Additional filters are available: filter[status] (e.g., to_review, to_pay, paid), filter[due_date], and filter[created_at_from] / filter[created_at_to].
def fetch_all_supplier_invoices(last_sync_at, current_sync_at):
    invoices = []
    page = 1

    while True:
        response = requests.get(
            f"{BASE_URL}/supplier_invoices",
            headers=headers,
            params={
                "filter[updated_at_from]": last_sync_at,
                "filter[updated_at_to]": current_sync_at,
                "sort_by": "updated_at:asc",  # Process chronologically
                "per_page": 100,
                "page": page,
            },
        )
        response.raise_for_status()
        data = response.json()

        invoices.extend(data["supplier_invoices"])

        if data["meta"]["next_page"] is None:
            break
        page = data["meta"]["next_page"]

    return invoices

invoices = fetch_all_supplier_invoices(last_sync_at, current_sync_at)
print(f"Fetched {len(invoices)} supplier invoices")
3

Retrieve and download attachments

For each invoice with an attachment_id, fetch the attachment and download the file. The attachment URL expires in 30 minutes — download immediately.Endpoint: Retrieve an attachment
OAuth scope required: attachment.read.
import os

for invoice in invoices:
    if not invoice.get("attachment_id"):
        continue

    attachment_response = requests.get(
        f"{BASE_URL}/attachments/{invoice['attachment_id']}",
        headers=headers,
    )
    attachment_response.raise_for_status()
    attachment = attachment_response.json()["attachment"]

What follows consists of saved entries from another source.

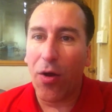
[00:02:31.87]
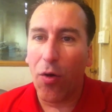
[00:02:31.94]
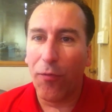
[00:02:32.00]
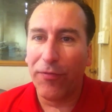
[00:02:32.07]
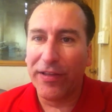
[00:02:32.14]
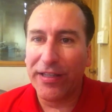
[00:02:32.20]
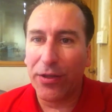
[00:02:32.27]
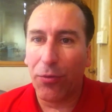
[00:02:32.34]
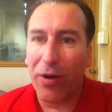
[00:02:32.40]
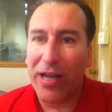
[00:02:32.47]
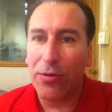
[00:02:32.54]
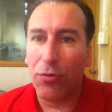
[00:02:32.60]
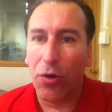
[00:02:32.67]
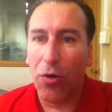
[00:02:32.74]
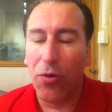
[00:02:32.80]
Hopefully, the
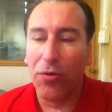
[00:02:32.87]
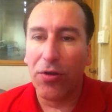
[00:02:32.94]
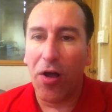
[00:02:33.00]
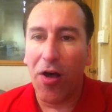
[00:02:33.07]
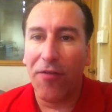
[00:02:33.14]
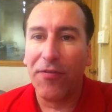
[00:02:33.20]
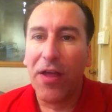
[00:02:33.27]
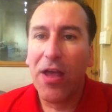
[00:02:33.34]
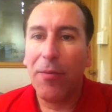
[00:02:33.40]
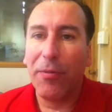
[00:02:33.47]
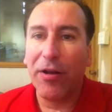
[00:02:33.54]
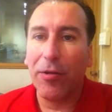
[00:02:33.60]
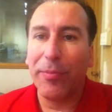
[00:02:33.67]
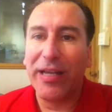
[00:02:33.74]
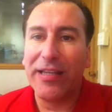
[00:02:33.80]
rain will hold off, but
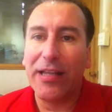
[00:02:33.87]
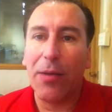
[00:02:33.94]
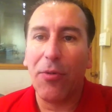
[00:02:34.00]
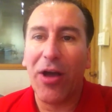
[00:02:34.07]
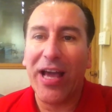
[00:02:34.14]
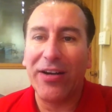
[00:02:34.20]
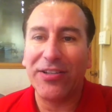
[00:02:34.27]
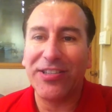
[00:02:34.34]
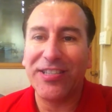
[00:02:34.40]
it'll be a doubleheader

    file_response = requests.get(attachment["url"])
    file_response.raise_for_status()

    os.makedirs("./supplier_invoices", exist_ok=True)
    with open(f"./supplier_invoices/{attachment['file_name']}", "wb") as f:
        f.write(file_response.content)

    print(f"Downloaded: {attachment['file_name']}")
4

Store the sync timestamp

Persist the new sync timestamp only after full success.
save_to_db("last_supplier_invoice_sync_at", current_sync_at) # Use your own tools here
print(f"Sync complete. Next run will start from: {current_sync_at}")
Example output:
[Step 1] Initialize sync timestamps
  lastSyncAt:    2026-03-18T00:00:00Z
  currentSyncAt: 2026-03-19T16:50:12.227Z

[Step 2] GET /supplier_invoices (paginated)
  Fetched 2 supplier invoices

[Step 3] Download attachments
  Downloaded: supplier_invoice_1.pdf
  Downloaded: supplier_invoice_2.pdf

[Step 4] Store sync timestamp
  Sync complete. Next run will start from: 2026-03-19T16:50:12.22
We now have an up-to-date local copy of all supplier invoices and their attachments for the given time window.